Jodiumtherapie
Radioactief jodium (Jodium-131) wordt gebruikt om de weefselresten (na chirurgische verwijdering) en/of uitzaaiingen van schildklierkanker te behandelen. Schildkliercellen nemen van nature het grootste deel van het jodium in het lichaam op. Wat de schildkliercellen niet opnemen komt met de urine en ontlasting weer uit het lichaam.
Meer informatie
Aanvullende onderzoeken en polikliniek
In sommige gevallen wordt 1-2 weken voorafgaand aan de behandeling een scan (pre-ablatie scintigram) gemaakt. Deze scan wordt gebruikt om te bepalen hoeveel schildklierrest na de operatie er nog is en hoe hoog de dosis van het radioactief jodium moet zijn.
Voorafgaand aan de therapie wordt bloed afgenomen. Hierbij is met name de TSH-waarde belangrijk ter bevestiging dat de schildkliercellen voldoende jodium zullen opnemen. Ook wordt er gekeken of u niet zwanger bent omdat een behandeling met radioactief jodium in dat geval wordt afgeraden.
Kort voor de behandeling wordt op de polikliniek nucleaire geneeskunde met u besproken wat de therapie precies inhoudt en heeft u de mogelijk om vragen te stellen.
Voorbereiding op de behandeling
Afhankelijk van uw persoonlijke situatie wordt besloten wanneer u schildklierhormoon (thyrax, euthyrox, cytomel) gaat gebruiken en of u deze gedurende 2-4 weken voorafgaande aan de behandeling (tijdelijk) zult moeten staken. Dit wordt met u besproken op de polikliniek.
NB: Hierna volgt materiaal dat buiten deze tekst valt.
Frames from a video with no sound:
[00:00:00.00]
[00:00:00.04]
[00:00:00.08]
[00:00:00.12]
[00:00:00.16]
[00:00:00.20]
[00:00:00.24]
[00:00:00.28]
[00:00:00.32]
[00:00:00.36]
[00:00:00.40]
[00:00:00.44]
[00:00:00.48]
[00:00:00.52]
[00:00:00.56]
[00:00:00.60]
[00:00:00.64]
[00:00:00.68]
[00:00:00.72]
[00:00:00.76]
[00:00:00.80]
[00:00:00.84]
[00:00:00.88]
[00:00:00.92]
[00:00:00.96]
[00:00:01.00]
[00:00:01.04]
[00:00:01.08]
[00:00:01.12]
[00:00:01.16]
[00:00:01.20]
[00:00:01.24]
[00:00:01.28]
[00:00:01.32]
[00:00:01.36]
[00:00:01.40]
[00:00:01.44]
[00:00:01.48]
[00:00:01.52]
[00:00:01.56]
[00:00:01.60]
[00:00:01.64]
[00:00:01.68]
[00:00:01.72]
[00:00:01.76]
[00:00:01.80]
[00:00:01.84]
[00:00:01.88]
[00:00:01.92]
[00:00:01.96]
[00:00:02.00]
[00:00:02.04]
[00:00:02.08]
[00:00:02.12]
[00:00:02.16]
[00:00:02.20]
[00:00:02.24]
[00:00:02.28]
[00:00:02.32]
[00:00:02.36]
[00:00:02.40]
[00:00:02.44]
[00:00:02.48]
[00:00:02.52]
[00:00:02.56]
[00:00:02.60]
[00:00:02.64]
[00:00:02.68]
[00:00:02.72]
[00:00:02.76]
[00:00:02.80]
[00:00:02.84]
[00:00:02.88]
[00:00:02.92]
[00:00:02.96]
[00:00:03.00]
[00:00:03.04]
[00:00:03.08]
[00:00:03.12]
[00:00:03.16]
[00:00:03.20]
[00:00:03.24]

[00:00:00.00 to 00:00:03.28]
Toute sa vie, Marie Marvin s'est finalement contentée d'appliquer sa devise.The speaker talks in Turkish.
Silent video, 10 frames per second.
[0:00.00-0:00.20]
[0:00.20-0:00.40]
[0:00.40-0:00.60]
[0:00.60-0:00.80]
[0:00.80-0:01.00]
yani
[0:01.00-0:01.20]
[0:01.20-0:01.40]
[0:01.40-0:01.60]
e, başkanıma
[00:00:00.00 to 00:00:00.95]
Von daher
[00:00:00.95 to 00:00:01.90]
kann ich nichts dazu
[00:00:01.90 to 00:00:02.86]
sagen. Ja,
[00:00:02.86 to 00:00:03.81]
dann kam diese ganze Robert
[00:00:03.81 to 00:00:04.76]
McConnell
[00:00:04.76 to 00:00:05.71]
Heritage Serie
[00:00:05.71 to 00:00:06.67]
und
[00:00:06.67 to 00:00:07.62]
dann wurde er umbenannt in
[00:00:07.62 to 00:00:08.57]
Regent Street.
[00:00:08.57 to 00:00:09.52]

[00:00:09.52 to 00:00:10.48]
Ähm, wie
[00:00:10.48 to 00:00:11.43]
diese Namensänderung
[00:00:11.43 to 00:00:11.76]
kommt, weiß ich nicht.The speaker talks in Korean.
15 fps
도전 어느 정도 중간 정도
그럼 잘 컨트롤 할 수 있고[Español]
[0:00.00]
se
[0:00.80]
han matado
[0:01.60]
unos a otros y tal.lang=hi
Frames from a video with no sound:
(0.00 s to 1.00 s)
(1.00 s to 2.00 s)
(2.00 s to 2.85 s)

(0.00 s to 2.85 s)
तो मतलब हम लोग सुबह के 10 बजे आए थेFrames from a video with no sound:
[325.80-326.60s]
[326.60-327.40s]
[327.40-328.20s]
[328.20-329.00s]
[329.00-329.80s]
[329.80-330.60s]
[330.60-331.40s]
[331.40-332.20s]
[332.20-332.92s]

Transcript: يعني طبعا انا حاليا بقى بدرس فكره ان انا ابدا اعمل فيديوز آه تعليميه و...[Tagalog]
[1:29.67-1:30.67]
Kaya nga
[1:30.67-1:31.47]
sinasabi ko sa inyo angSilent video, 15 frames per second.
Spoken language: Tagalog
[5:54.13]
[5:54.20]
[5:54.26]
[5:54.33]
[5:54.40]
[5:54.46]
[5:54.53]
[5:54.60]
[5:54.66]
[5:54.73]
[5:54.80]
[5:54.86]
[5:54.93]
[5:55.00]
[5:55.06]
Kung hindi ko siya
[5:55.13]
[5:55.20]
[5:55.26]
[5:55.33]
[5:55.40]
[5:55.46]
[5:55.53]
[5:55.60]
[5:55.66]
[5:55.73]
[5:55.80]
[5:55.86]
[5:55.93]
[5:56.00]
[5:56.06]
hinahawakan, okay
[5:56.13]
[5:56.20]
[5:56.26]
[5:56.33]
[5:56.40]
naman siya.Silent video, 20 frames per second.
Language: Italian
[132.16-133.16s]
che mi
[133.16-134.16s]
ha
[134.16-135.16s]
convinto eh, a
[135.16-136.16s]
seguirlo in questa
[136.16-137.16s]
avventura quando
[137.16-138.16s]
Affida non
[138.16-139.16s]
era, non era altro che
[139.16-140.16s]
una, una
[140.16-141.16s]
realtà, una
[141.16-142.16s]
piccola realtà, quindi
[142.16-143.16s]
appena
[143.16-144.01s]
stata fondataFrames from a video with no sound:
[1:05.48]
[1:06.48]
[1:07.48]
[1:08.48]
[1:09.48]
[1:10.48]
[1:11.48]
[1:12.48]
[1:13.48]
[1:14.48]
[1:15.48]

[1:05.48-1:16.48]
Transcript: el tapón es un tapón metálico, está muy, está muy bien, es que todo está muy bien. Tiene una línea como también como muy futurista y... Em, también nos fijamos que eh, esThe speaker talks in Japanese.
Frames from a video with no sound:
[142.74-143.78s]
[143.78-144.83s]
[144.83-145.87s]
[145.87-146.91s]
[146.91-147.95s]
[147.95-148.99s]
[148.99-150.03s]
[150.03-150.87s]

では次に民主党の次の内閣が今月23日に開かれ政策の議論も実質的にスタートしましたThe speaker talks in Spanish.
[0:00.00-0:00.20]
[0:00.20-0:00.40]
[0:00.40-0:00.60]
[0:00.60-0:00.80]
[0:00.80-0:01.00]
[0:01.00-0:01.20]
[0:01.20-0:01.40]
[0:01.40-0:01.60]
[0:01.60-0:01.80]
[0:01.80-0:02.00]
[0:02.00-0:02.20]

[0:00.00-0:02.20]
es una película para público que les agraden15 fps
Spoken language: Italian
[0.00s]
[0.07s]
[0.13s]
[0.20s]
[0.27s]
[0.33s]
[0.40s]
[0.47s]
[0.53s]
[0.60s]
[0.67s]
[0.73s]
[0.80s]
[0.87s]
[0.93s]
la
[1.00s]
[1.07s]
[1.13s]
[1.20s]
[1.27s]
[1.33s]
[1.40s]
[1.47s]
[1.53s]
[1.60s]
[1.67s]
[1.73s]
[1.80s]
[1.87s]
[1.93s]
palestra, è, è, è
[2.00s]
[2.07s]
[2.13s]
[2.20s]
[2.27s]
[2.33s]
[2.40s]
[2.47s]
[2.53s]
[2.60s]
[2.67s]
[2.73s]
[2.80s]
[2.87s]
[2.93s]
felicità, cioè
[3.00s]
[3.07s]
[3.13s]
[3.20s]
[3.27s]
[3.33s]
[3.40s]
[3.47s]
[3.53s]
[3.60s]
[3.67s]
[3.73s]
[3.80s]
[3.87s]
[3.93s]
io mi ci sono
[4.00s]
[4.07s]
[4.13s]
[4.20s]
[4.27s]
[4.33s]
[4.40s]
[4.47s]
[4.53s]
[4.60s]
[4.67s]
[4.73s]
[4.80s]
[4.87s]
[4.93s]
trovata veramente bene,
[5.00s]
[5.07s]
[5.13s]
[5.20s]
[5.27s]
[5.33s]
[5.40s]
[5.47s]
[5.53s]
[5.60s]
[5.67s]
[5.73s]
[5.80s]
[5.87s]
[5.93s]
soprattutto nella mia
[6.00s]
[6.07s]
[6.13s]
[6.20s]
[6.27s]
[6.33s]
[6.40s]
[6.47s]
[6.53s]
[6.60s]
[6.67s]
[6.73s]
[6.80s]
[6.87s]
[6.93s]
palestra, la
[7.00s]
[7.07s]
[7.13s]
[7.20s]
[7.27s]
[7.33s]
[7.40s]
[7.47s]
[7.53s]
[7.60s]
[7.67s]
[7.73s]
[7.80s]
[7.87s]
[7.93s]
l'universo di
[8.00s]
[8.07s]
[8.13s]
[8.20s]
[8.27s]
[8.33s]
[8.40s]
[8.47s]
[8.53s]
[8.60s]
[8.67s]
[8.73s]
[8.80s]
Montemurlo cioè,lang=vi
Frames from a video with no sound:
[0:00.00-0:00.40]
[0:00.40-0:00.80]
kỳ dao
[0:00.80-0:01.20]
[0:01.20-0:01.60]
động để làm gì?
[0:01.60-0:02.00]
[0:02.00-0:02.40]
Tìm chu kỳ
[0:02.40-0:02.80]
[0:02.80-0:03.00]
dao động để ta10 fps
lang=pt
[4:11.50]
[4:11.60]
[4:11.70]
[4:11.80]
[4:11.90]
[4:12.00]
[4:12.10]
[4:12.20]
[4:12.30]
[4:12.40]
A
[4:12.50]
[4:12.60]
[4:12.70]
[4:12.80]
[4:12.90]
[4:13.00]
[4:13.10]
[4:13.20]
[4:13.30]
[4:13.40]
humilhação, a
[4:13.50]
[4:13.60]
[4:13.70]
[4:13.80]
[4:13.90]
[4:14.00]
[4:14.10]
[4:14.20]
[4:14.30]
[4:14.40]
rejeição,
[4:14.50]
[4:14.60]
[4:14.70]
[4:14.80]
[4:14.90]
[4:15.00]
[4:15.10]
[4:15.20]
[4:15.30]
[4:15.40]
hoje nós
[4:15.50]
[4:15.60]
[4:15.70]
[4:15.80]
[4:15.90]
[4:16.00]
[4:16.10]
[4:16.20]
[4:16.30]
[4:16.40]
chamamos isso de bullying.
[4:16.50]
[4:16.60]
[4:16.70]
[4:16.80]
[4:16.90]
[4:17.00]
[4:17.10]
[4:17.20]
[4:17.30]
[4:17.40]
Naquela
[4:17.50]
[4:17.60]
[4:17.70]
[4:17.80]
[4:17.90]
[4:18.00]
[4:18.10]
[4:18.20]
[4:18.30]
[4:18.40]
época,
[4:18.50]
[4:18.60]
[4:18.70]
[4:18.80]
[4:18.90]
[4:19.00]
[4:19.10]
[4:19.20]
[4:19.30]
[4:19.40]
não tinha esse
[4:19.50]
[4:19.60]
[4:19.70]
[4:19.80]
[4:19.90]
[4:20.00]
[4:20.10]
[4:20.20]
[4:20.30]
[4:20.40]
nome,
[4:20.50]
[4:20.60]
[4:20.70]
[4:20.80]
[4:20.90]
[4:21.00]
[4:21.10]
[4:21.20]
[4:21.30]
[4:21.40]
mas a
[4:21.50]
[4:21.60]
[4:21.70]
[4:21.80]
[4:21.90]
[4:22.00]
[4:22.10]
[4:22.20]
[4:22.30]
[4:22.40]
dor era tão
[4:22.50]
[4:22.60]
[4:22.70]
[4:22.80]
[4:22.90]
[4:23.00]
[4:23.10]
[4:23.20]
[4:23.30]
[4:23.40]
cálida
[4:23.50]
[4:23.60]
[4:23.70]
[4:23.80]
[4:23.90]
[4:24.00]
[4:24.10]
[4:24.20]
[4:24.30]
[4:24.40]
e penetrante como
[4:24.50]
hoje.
Overige medicatie mag u meenemen naar het ziekenhuis en zoals normaal gebruiken.
Gedurende 7 dagen voor en 1 dag na de behandeling behoort u zo min mogelijk (niet-radioactief) jodium te gebruiken, dit doet u door een jodiumarm dieet te volgen. U krijgt een folder hierover.
De behandeling
U wordt verzocht voorafgaande aan de behandeling minimaal 4 uren nuchter te zijn. Medicijnen en kleine beetjes water mogen wel worden ingenomen.
Na bloedafname mag u naar verpleegafdeling van de nucleaire geneeskunde, 6B, waar u een gesprek krijgt me de verpleegkundige. U verblijft in een afgeschermde ‘stralingskamer’.
Als de bloedresultaten bekend zijn, zal de nucleair geneeskundige u het radioactieve jodium in de vorm van een capsule geven met een bekertje water. Een uur later mag u weer (jodiumarm) eten en drinken. U wordt aangeraden veel te drinken en regelmatig te plassen op de dag van behandeling en de dag erna.
Vanaf 24 uur na de behandeling kunt u weer alles eten en drinken. Ook mag u het schildklierhormoon (her)starten, indien deze gestaakt is.
Afhankelijk van de hoeveelheid straling verblijft u 1 tot 3 dagen op de afdeling nucleaire geneeskunde. Gedurende de opname bent u alleen op uw kamer en mag u geen bezoek ontvangen.
Straling en leefregels
In de week na de behandeling moet u rekening houden met de straling welke door het Jodium-131 in het lichaam wordt afgegeven. U moet dan afstand houden van andere mensen, vooral van kinderen en zwangere vrouwen.
Het Jodium-131 wordt ook uitgescheiden door het lichaam, voornamelijk via de urine, daarom moet u in de periode na de behandeling rekening houden met extra hygiënemaatregelen.
In verband met de straling mag u absoluut niet zwanger zijn of borstvoeding geven tijdens de behandeling.
Uw behandelend specialist zal deze eenvoudig te volgen maatregelen met u doornemen en u krijgt deze ‘leefregels’ voorafgaande aan de behandeling thuis gestuurd.
Bijwerkingen en gevolgen
Deze behandeling geeft meestal weinig tot geen bijwerkingen. Bij hogere doseringen kan men wat misselijk worden. Hiertegen kunt u medicijnen krijgen.
Soms ontstaat er milde keelpijn en pijn aan de speekselklieren. Zeldzame bijwerkingen van radioactief jodium zijn veranderde of verminderde smaak en droge mond, welke meestal na enige tijd vanzelf herstellen. Om de kans hierop te verminderen wordt u aangeraden om vanaf 24 uur na de behandeling de speekselklieren te stimuleren door bijvoorbeeld zuurtjes of kauwgom te gebruiken.
Na de behandeling
Ongeveer een week na de behandeling komt u naar de afdeling nucleaire geneeskunde voor een scan (post-therapie scintigram).
Enkele weken na de behandeling heeft u een (telefonische) afspraak met de nucleair geneeskundige om de behandeling en de scan te bespreken.
Vervolgens zal de internist uw controles weer overnemen.